Addiction: Willingness and Family Support
It is no different with drug/alcohol addiction. Once the person is willing to seek out treatment and then follows the prescribed treatment regimen, they almost invariably get well. And like the person afflicted with cancer, if the treatment is stopped, the disease comes back, ever growing and getting worse.
The default thinking of the suffering addict is that they do not have the condition – using is not the problem, everything wrong is someone else’s fault – and the obsession to use continuously grows. Suffering addicts in the depths of their disease cannot differentiate the truth from the false. The area of the brain where judgment takes place is not accessed in the thought development process. The resulting behavior is that of someone who appears quite often insane.
I understand that it may be very difficult for family members and friends to accept this. The addict’s untreated disease has not only destroyed his or her life, but it often has had tremendously negative and devastating impact on those he or she loves the most. It is easy for family and friends to attack and blame because of this. When one has cancer, rarely are the loved ones hurt in this manner. This is because addiction is a chronic disease of the brain and the side effects of use are often extremely negative and dangerous behaviors. I can assure you, attacking the suffering addict will only make things worse.

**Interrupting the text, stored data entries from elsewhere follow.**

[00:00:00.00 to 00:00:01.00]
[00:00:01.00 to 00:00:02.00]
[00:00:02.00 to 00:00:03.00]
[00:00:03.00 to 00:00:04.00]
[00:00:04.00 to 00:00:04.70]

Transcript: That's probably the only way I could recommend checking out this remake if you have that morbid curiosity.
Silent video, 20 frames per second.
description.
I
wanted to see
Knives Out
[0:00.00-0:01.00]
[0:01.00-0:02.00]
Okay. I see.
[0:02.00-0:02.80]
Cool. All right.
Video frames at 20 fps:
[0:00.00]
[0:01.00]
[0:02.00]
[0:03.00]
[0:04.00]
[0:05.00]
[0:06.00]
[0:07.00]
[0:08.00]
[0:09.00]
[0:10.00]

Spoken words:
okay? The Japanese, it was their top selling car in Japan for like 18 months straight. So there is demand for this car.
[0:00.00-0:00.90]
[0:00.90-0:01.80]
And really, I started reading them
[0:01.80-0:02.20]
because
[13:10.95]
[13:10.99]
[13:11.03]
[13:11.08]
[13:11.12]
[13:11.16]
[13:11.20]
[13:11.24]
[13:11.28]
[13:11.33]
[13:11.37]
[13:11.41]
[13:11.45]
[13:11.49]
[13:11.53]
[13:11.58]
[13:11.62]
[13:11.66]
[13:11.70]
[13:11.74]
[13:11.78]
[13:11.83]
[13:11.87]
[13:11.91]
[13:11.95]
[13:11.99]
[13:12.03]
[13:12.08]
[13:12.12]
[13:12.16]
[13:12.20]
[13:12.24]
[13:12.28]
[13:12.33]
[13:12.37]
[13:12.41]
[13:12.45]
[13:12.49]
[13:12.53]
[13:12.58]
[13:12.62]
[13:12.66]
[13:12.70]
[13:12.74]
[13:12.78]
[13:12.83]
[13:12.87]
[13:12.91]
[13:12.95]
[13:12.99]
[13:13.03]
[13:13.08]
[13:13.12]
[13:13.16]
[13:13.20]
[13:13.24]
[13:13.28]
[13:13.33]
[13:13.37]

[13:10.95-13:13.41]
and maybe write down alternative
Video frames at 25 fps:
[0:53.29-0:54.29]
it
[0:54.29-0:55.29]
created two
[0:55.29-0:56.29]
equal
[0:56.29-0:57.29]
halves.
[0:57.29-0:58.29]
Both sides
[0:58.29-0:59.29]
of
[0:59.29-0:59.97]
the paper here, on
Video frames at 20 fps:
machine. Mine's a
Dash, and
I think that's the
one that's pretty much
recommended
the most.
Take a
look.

I am not suggesting that family and friends of the addict have no cause for being hurt, upset or vengeful. What I am suggesting is that not addressing these feelings can only do the person feeling this way as well as the suffering addict more harm. I am also not suggesting that you enable the addict. It could very well be that you need to separate yourself and other loved ones from the addict for a time. This happens quite often. The family member, friend or spouse may have to tell the suffering addict that they love them so much that they can’t watch this happen any longer, and if they want to seek help, they will be there to support them. But at no time should they verbally or physically abuse the suffering addict unless their true intention is to make them worse.
The suffering addict’s best chance at recovery is when the those supporting him continuously express hope, optimism and positivity. This is critical since most effective recovery is self-directed, strengths based, and empowerment based. Recovery is not possible without meaning, purpose, goals, housing, work and personal development.